BEGIN DATA EXCERPTS

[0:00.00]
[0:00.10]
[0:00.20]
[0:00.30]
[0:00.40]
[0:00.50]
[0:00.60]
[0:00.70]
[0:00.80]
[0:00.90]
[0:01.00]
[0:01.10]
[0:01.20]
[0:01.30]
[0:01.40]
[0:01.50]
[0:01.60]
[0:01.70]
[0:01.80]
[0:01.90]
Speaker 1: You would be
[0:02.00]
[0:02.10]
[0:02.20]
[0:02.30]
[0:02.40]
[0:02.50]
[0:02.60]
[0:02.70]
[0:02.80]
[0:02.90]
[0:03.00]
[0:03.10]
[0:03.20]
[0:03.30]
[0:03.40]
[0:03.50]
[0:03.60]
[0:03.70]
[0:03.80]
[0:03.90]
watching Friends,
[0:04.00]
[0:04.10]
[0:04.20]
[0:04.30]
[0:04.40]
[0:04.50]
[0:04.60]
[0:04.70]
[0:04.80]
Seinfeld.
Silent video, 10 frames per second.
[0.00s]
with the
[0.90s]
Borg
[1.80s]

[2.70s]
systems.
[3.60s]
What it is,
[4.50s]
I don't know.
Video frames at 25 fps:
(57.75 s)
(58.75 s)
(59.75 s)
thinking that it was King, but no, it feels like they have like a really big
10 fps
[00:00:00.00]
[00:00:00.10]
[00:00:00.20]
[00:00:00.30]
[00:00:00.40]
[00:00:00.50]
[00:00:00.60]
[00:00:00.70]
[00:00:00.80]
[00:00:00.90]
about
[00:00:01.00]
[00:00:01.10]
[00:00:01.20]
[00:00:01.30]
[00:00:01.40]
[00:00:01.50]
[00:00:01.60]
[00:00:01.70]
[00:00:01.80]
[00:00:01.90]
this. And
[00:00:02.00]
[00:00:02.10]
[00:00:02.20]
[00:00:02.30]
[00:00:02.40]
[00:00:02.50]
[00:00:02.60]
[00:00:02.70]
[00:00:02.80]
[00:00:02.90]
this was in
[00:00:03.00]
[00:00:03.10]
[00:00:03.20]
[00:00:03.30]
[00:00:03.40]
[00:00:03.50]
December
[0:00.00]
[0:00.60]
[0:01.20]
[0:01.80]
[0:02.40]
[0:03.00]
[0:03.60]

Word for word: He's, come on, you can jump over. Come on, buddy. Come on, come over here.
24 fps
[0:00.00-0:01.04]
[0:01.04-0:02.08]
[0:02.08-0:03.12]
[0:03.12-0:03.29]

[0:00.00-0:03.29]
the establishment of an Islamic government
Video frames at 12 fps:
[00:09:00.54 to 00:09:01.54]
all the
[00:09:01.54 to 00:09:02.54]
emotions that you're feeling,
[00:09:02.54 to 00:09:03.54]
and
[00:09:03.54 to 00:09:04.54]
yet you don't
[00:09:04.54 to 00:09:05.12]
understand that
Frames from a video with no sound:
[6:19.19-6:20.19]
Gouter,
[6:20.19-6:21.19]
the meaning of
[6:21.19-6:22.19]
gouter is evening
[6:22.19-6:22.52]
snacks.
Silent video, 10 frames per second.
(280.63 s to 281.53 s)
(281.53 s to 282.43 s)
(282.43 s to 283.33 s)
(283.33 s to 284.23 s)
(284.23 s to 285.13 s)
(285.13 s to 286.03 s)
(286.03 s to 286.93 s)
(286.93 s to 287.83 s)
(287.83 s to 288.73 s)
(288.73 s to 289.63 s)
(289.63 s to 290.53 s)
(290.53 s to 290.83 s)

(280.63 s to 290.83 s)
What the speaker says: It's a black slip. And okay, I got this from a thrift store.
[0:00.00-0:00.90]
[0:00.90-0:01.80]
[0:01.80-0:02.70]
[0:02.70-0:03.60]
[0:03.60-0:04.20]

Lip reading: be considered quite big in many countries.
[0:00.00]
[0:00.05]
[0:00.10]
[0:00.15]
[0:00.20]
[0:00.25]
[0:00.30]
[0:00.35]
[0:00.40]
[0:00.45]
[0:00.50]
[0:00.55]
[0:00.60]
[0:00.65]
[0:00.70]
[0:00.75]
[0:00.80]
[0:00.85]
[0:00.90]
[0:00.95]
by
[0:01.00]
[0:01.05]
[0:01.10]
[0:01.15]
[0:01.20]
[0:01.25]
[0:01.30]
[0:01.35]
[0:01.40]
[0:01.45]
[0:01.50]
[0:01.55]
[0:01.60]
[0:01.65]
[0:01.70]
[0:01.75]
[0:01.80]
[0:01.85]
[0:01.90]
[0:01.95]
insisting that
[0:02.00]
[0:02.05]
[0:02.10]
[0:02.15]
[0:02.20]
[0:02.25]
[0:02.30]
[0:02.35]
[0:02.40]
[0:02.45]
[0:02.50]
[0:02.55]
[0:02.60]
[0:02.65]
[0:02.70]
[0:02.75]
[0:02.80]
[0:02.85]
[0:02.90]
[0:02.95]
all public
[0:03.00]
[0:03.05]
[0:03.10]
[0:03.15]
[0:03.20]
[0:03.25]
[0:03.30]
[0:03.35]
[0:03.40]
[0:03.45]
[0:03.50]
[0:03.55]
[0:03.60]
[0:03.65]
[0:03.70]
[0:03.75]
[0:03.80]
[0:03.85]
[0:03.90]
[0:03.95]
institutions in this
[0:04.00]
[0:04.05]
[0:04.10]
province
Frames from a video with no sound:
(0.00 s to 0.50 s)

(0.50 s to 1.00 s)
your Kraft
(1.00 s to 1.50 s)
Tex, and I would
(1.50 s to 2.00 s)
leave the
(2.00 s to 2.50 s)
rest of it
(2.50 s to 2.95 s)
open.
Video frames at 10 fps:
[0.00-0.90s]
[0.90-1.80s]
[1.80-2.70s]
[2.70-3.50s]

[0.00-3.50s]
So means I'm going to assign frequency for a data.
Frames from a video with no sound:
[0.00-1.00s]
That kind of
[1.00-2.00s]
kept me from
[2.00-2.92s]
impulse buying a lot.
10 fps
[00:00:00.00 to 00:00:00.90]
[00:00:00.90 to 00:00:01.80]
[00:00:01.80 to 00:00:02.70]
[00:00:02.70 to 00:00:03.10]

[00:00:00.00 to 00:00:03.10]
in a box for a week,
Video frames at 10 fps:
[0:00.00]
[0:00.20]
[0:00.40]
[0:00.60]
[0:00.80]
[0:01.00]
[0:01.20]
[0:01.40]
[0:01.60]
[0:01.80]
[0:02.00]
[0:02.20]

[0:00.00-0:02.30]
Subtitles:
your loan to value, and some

END DATA EXCERPTS

* [EXERCISE GOAL]: Word for word, copy out the data.

* [ANSWER TO THE EXERCISE]:
[0:00.00]
[0:00.10]
[0:00.20]
[0:00.30]
[0:00.40]
[0:00.50]
[0:00.60]
[0:00.70]
[0:00.80]
[0:00.90]
[0:01.00]
[0:01.10]
[0:01.20]
[0:01.30]
[0:01.40]
[0:01.50]
[0:01.60]
[0:01.70]
[0:01.80]
[0:01.90]
Speaker 1: You would be
[0:02.00]
[0:02.10]
[0:02.20]
[0:02.30]
[0:02.40]
[0:02.50]
[0:02.60]
[0:02.70]
[0:02.80]
[0:02.90]
[0:03.00]
[0:03.10]
[0:03.20]
[0:03.30]
[0:03.40]
[0:03.50]
[0:03.60]
[0:03.70]
[0:03.80]
[0:03.90]
watching Friends,
[0:04.00]
[0:04.10]
[0:04.20]
[0:04.30]
[0:04.40]
[0:04.50]
[0:04.60]
[0:04.70]
[0:04.80]
Seinfeld.
Silent video, 10 frames per second.
[0.00s]
with the
[0.90s]
Borg
[1.80s]

[2.70s]
systems.
[3.60s]
What it is,
[4.50s]
I don't know.
Video frames at 25 fps:
(57.75 s)
(58.75 s)
(59.75 s)
thinking that it was King, but no, it feels like they have like a really big
10 fps
[00:00:00.00]
[00:00:00.10]
[00:00:00.20]
[00:00:00.30]
[00:00:00.40]
[00:00:00.50]
[00:00:00.60]
[00:00:00.70]
[00:00:00.80]
[00:00:00.90]
about
[00:00:01.00]
[00:00:01.10]
[00:00:01.20]
[00:00:01.30]
[00:00:01.40]
[00:00:01.50]
[00:00:01.60]
[00:00:01.70]
[00:00:01.80]
[00:00:01.90]
this. And
[00:00:02.00]
[00:00:02.10]
[00:00:02.20]
[00:00:02.30]
[00:00:02.40]
[00:00:02.50]
[00:00:02.60]
[00:00:02.70]
[00:00:02.80]
[00:00:02.90]
this was in
[00:00:03.00]
[00:00:03.10]
[00:00:03.20]
[00:00:03.30]
[00:00:03.40]
[00:00:03.50]
December
[0:00.00]
[0:00.60]
[0:01.20]
[0:01.80]
[0:02.40]
[0:03.00]
[0:03.60]

Word for word: He's, come on, you can jump over. Come on, buddy. Come on, come over here.
24 fps
[0:00.00-0:01.04]
[0:01.04-0:02.08]
[0:02.08-0:03.12]
[0:03.12-0:03.29]

[0:00.00-0:03.29]
the establishment of an Islamic government
Video frames at 12 fps:
[00:09:00.54 to 00:09:01.54]
all the
[00:09:01.54 to 00:09:02.54]
emotions that you're feeling,
[00:09:02.54 to 00:09:03.54]
and
[00:09:03.54 to 00:09:04.54]
yet you don't
[00:09:04.54 to 00:09:05.12]
understand that
Frames from a video with no sound:
[6:19.19-6:20.19]
Gouter,
[6:20.19-6:21.19]
the meaning of
[6:21.19-6:22.19]
gouter is evening
[6:22.19-6:22.52]
snacks.
Silent video, 10 frames per second.
(280.63 s to 281.53 s)
(281.53 s to 282.43 s)
(282.43 s to 283.33 s)
(283.33 s to 284.23 s)
(284.23 s to 285.13 s)
(285.13 s to 286.03 s)
(286.03 s to 286.93 s)
(286.93 s to 287.83 s)
(287.83 s to 288.73 s)
(288.73 s to 289.63 s)
(289.63 s to 290.53 s)
(290.53 s to 290.83 s)

(280.63 s to 290.83 s)
What the speaker says: It's a black slip. And okay, I got this from a thrift store.
[0:00.00-0:00.90]
[0:00.90-0:01.80]
[0:01.80-0:02.70]
[0:02.70-0:03.60]
[0:03.60-0:04.20]

Lip reading: be considered quite big in many countries.
[0:00.00]
[0:00.05]
[0:00.10]
[0:00.15]
[0:00.20]
[0:00.25]
[0:00.30]
[0:00.35]
[0:00.40]
[0:00.45]
[0:00.50]
[0:00.55]
[0:00.60]
[0:00.65]
[0:00.70]
[0:00.75]
[0:00.80]
[0:00.85]
[0:00.90]
[0:00.95]
by
[0:01.00]
[0:01.05]
[0:01.10]
[0:01.15]
[0:01.20]
[0:01.25]
[0:01.30]
[0:01.35]
[0:01.40]
[0:01.45]
[0:01.50]
[0:01.55]
[0:01.60]
[0:01.65]
[0:01.70]
[0:01.75]
[0:01.80]
[0:01.85]
[0:01.90]
[0:01.95]
insisting that
[0:02.00]
[0:02.05]
[0:02.10]
[0:02.15]
[0:02.20]
[0:02.25]
[0:02.30]
[0:02.35]
[0:02.40]
[0:02.45]
[0:02.50]
[0:02.55]
[0:02.60]
[0:02.65]
[0:02.70]
[0:02.75]
[0:02.80]
[0:02.85]
[0:02.90]
[0:02.95]
all public
[0:03.00]
[0:03.05]
[0:03.10]
[0:03.15]
[0:03.20]
[0:03.25]
[0:03.30]
[0:03.35]
[0:03.40]
[0:03.45]
[0:03.50]
[0:03.55]
[0:03.60]
[0:03.65]
[0:03.70]
[0:03.75]
[0:03.80]
[0:03.85]
[0:03.90]
[0:03.95]
institutions in this
[0:04.00]
[0:04.05]
[0:04.10]
province
Frames from a video with no sound:
(0.00 s to 0.50 s)

(0.50 s to 1.00 s)
your Kraft
(1.00 s to 1.50 s)
Tex, and I would
(1.50 s to 2.00 s)
leave the
(2.00 s to 2.50 s)
rest of it
(2.50 s to 2.95 s)
open.
Video frames at 10 fps:
[0.00-0.90s]
[0.90-1.80s]
[1.80-2.70s]
[2.70-3.50s]

[0.00-3.50s]
So means I'm going to assign frequency for a data.
Frames from a video with no sound:
[0.00-1.00s]
That kind of
[1.00-2.00s]
kept me from
[2.00-2.92s]
impulse buying a lot.
10 fps
[00:00:00.00 to 00:00:00.90]
[00:00:00.90 to 00:00:01.80]
[00:00:01.80 to 00:00:02.70]
[00:00:02.70 to 00:00:03.10]

[00:00:00.00 to 00:00:03.10]
in a box for a week,
Video frames at 10 fps:
[0:00.00]
[0:00.20]
[0:00.40]
[0:00.60]
[0:00.80]
[0:01.00]
[0:01.20]
[0:01.40]
[0:01.60]
[0:01.80]
[0:02.00]
[0:02.20]

[0:00.00-0:02.30]
Subtitles:
your loan to value, and some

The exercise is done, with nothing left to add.